Exercise objective » No pictures belong in the copy. Set down exactly the lines from the one that contains "[445.88-446.88s]" through the end of the data.
==== Data to process ====
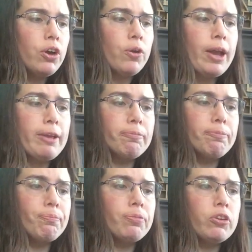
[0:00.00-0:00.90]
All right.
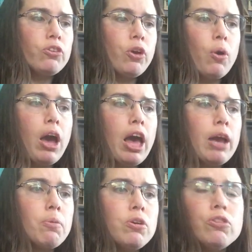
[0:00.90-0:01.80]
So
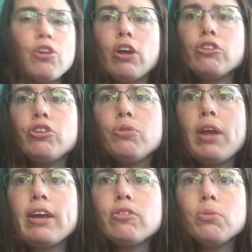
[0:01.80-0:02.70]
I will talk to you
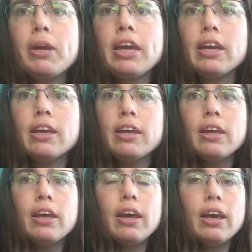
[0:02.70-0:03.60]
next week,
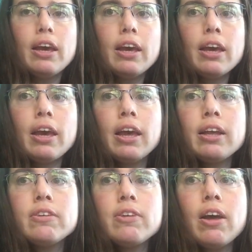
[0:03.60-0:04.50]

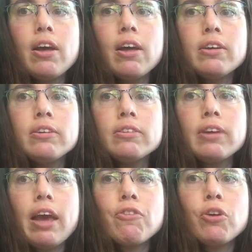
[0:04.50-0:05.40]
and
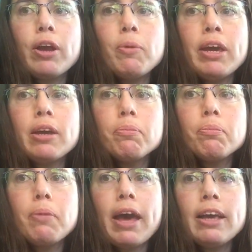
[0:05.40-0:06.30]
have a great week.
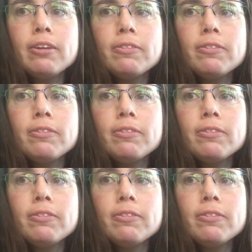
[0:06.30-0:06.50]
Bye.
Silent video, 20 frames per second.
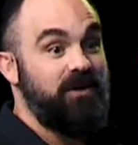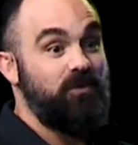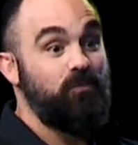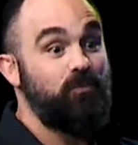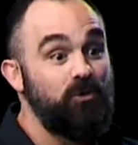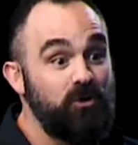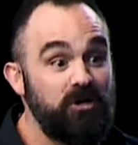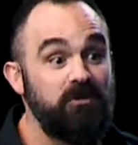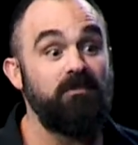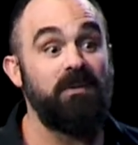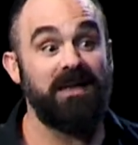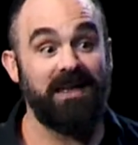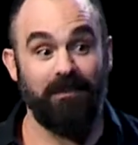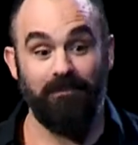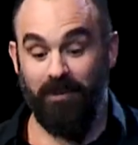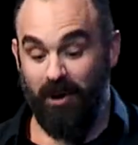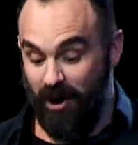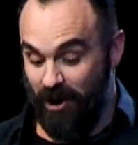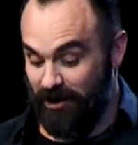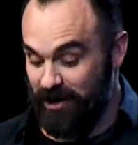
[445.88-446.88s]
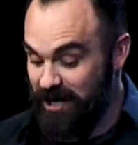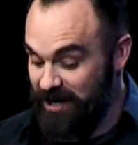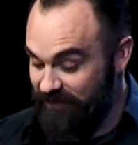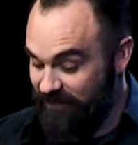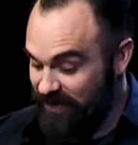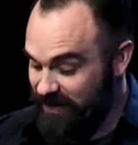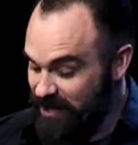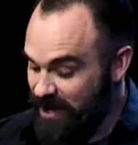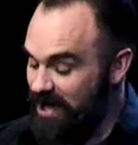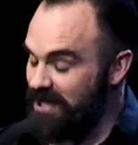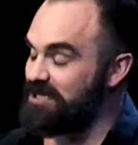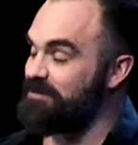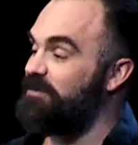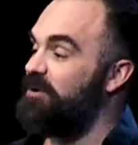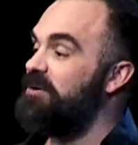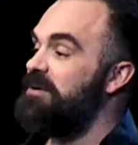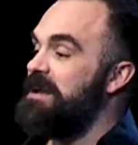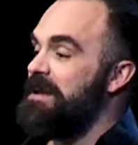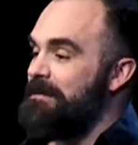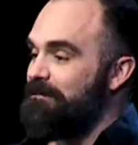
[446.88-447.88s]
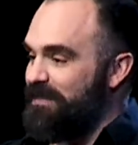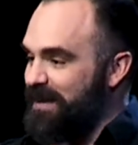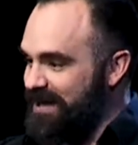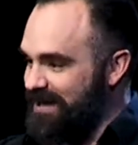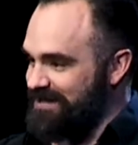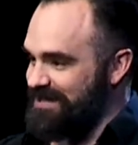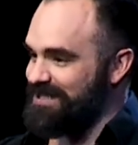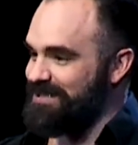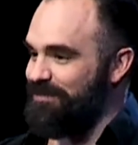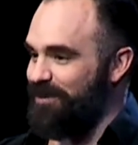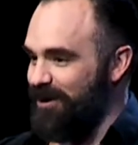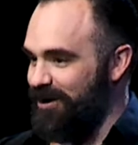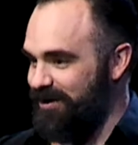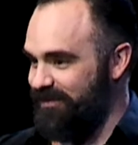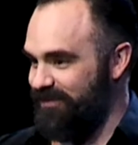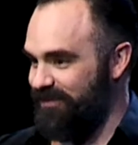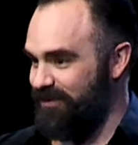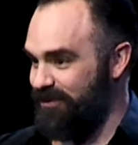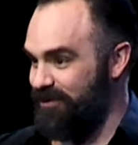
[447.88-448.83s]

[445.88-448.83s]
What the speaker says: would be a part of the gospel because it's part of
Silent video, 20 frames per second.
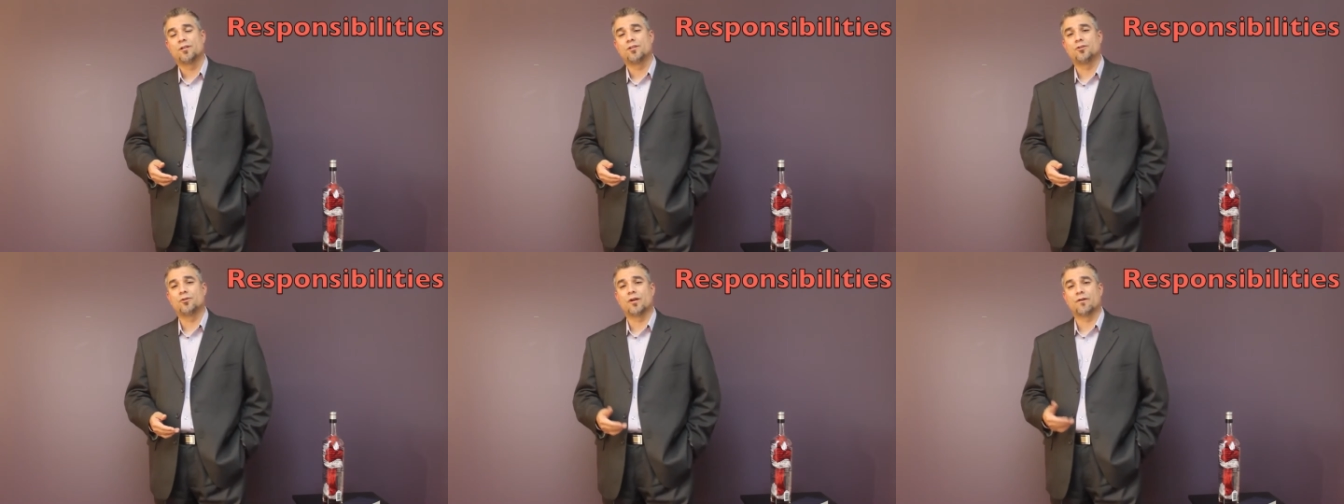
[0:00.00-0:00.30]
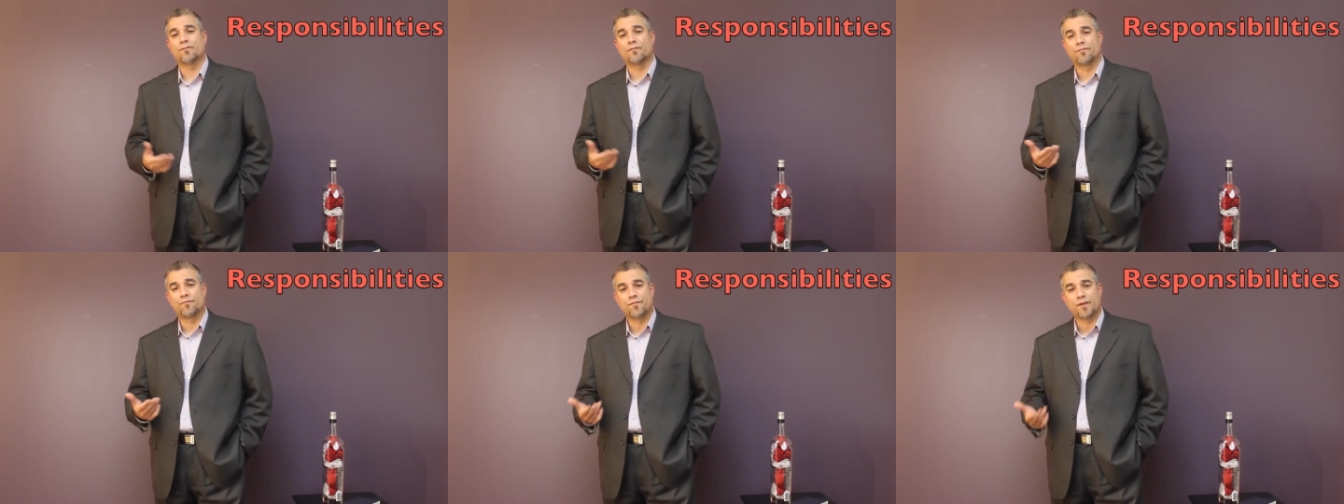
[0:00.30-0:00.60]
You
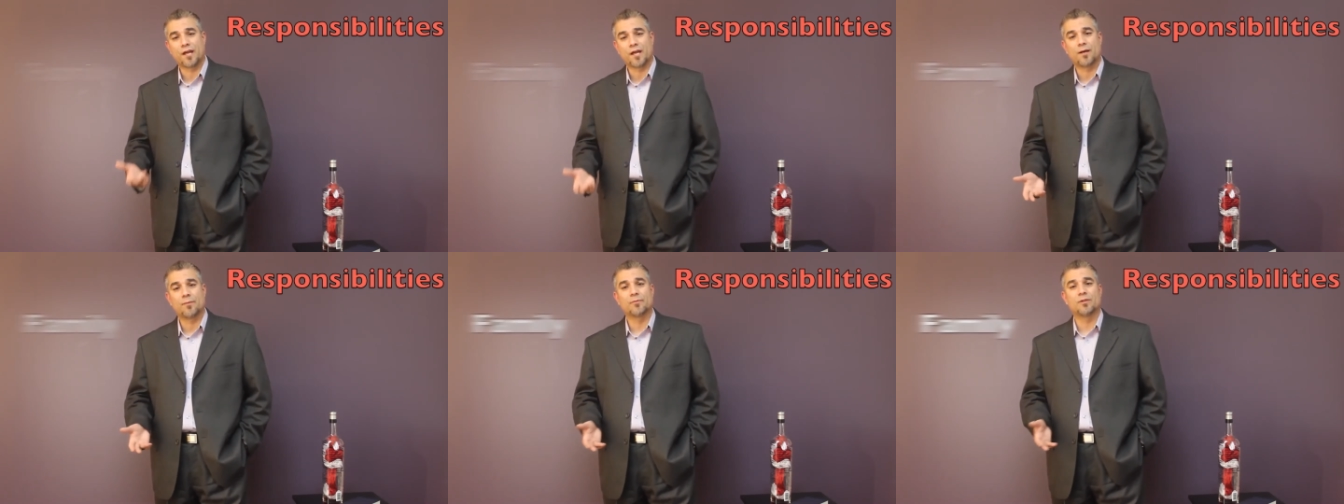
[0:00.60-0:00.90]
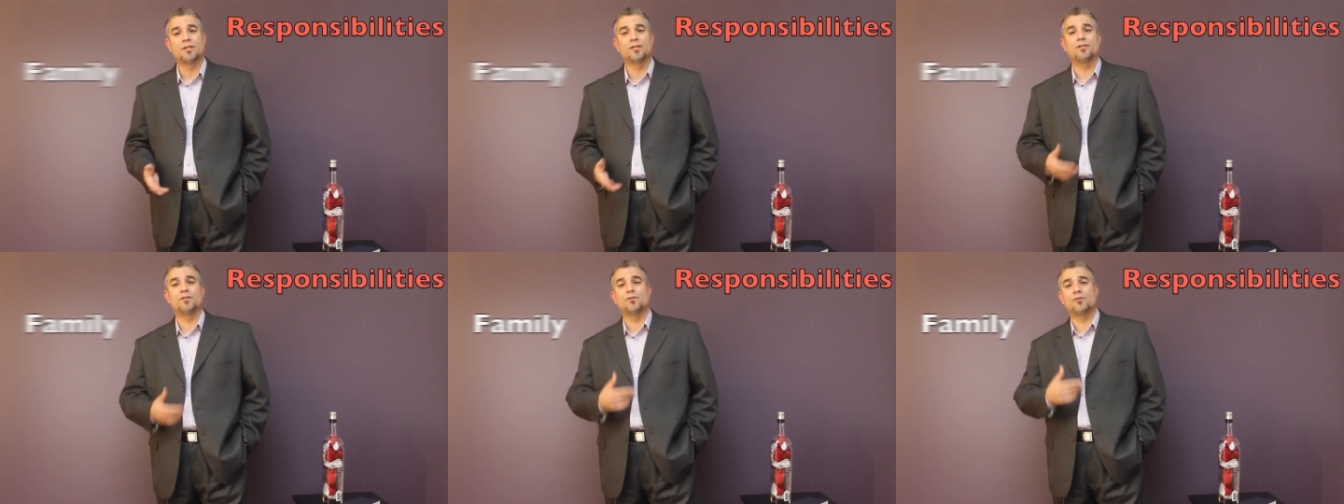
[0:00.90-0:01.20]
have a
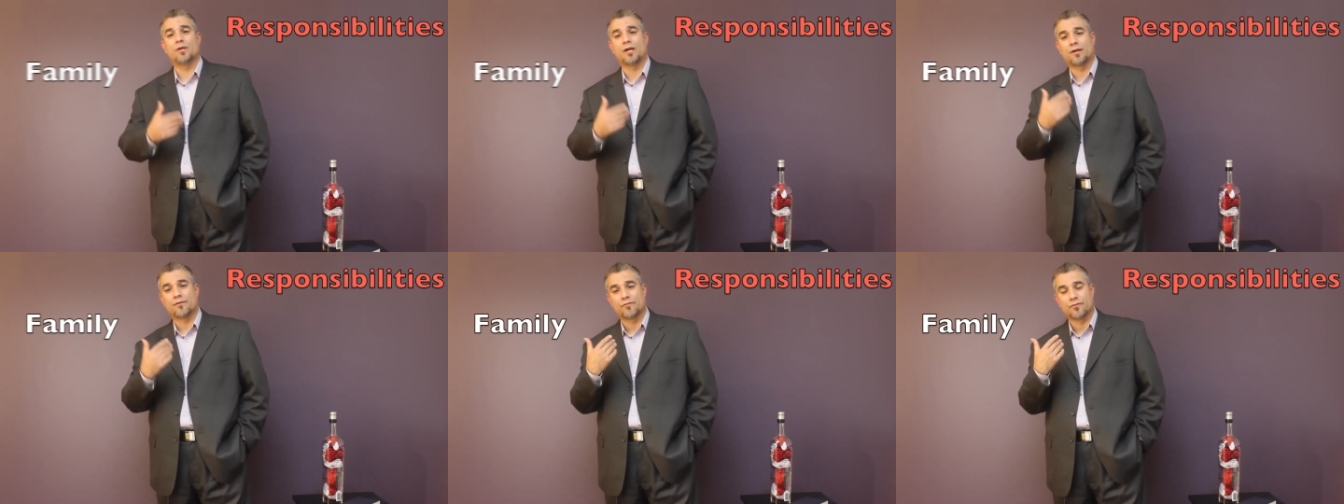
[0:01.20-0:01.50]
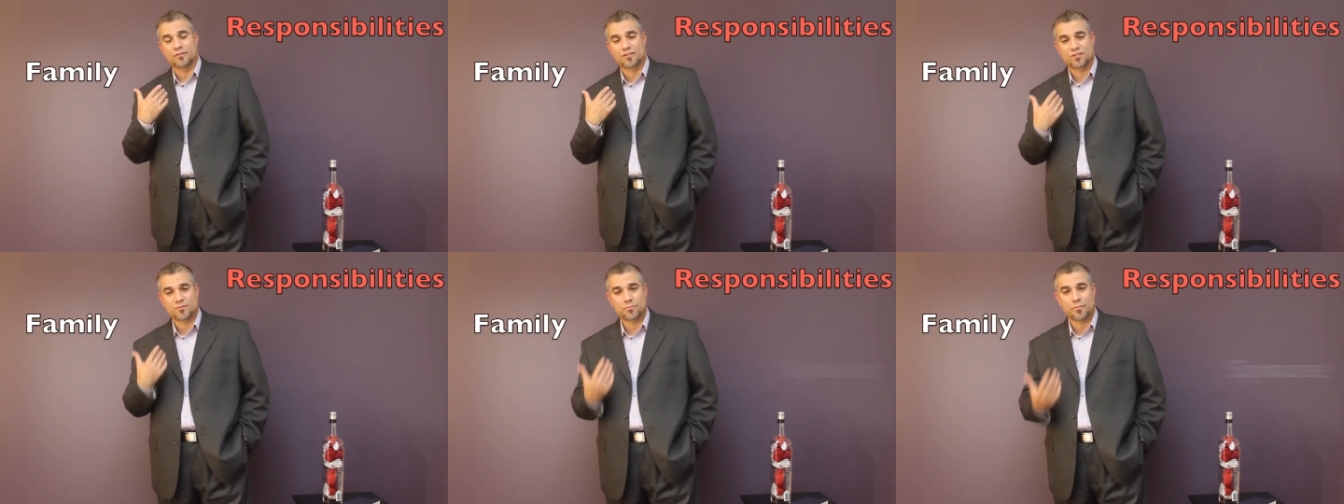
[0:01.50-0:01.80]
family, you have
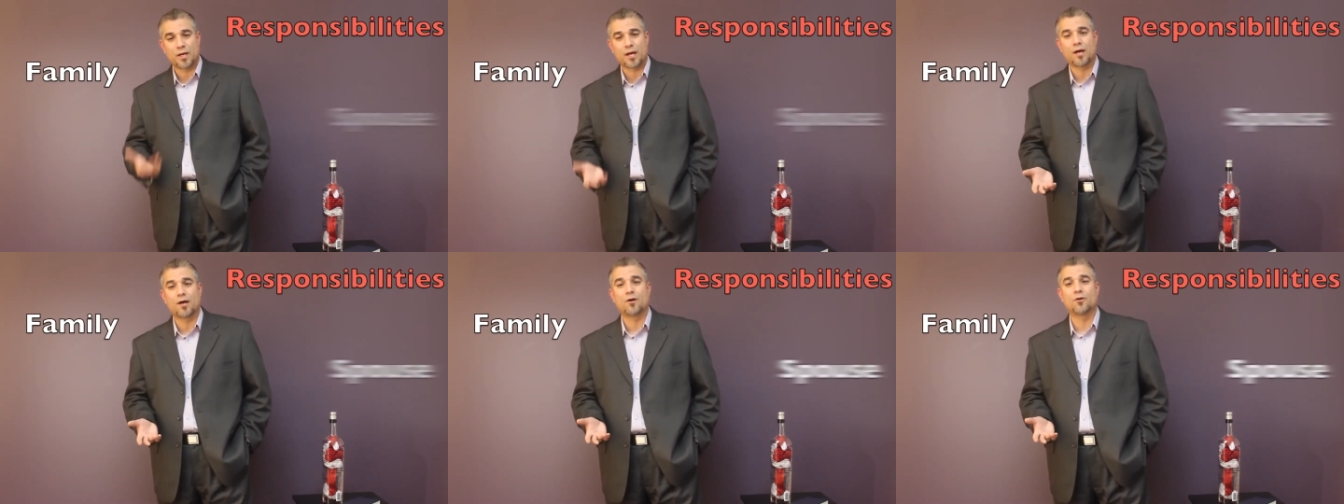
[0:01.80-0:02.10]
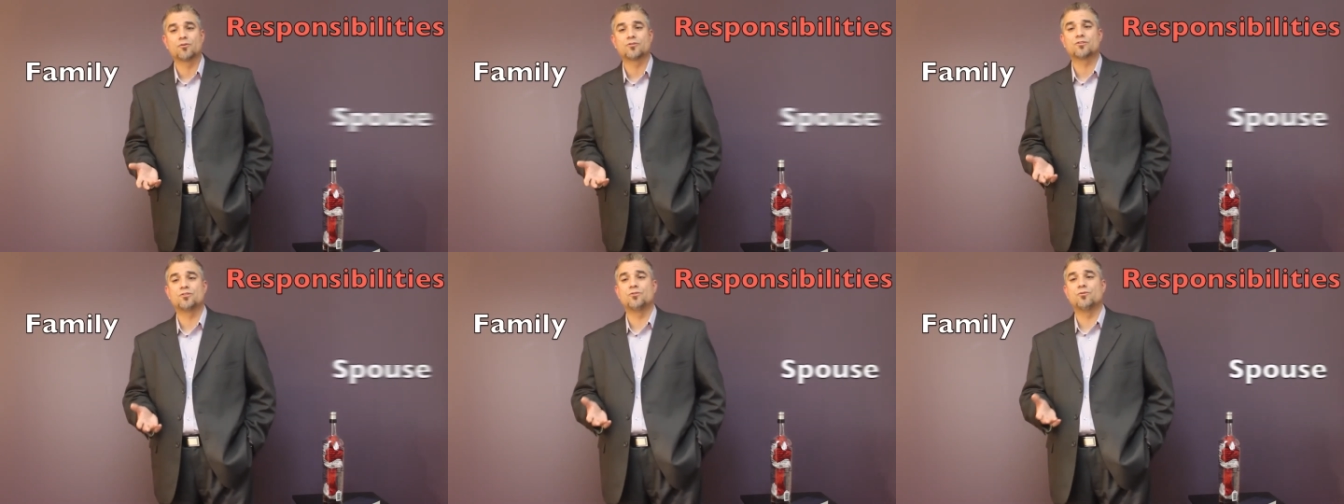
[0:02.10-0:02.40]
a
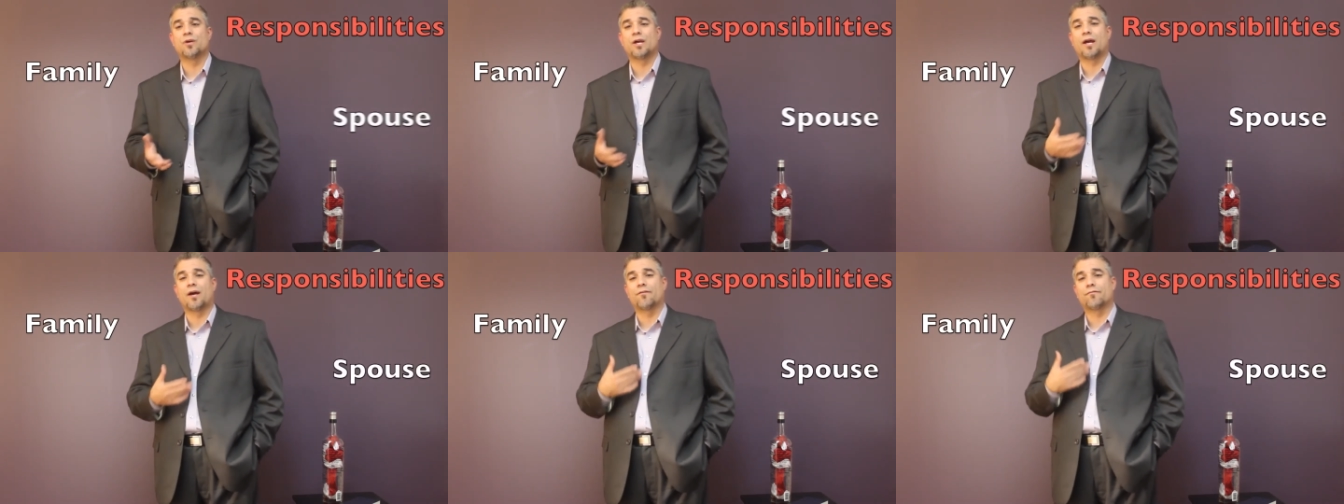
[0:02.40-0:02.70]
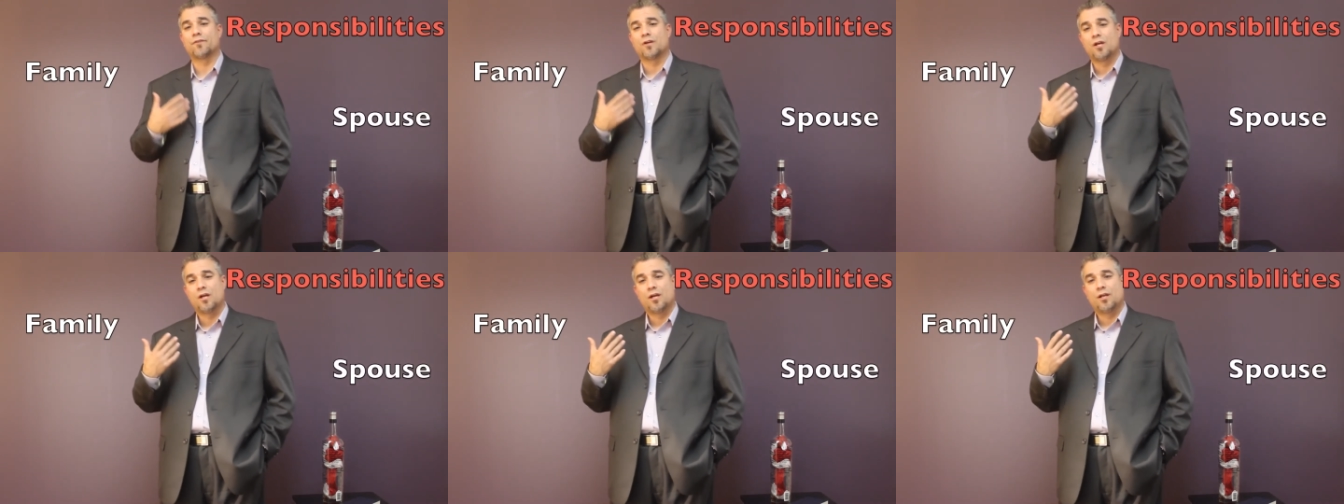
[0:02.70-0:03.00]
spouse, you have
====
Written reply »
[445.88-446.88s]
[446.88-447.88s]
[447.88-448.83s]

[445.88-448.83s]
What the speaker says: would be a part of the gospel because it's part of
Silent video, 20 frames per second.
[0:00.00-0:00.30]
[0:00.30-0:00.60]
You
[0:00.60-0:00.90]
[0:00.90-0:01.20]
have a
[0:01.20-0:01.50]
[0:01.50-0:01.80]
family, you have
[0:01.80-0:02.10]
[0:02.10-0:02.40]
a
[0:02.40-0:02.70]
[0:02.70-0:03.00]
spouse, you have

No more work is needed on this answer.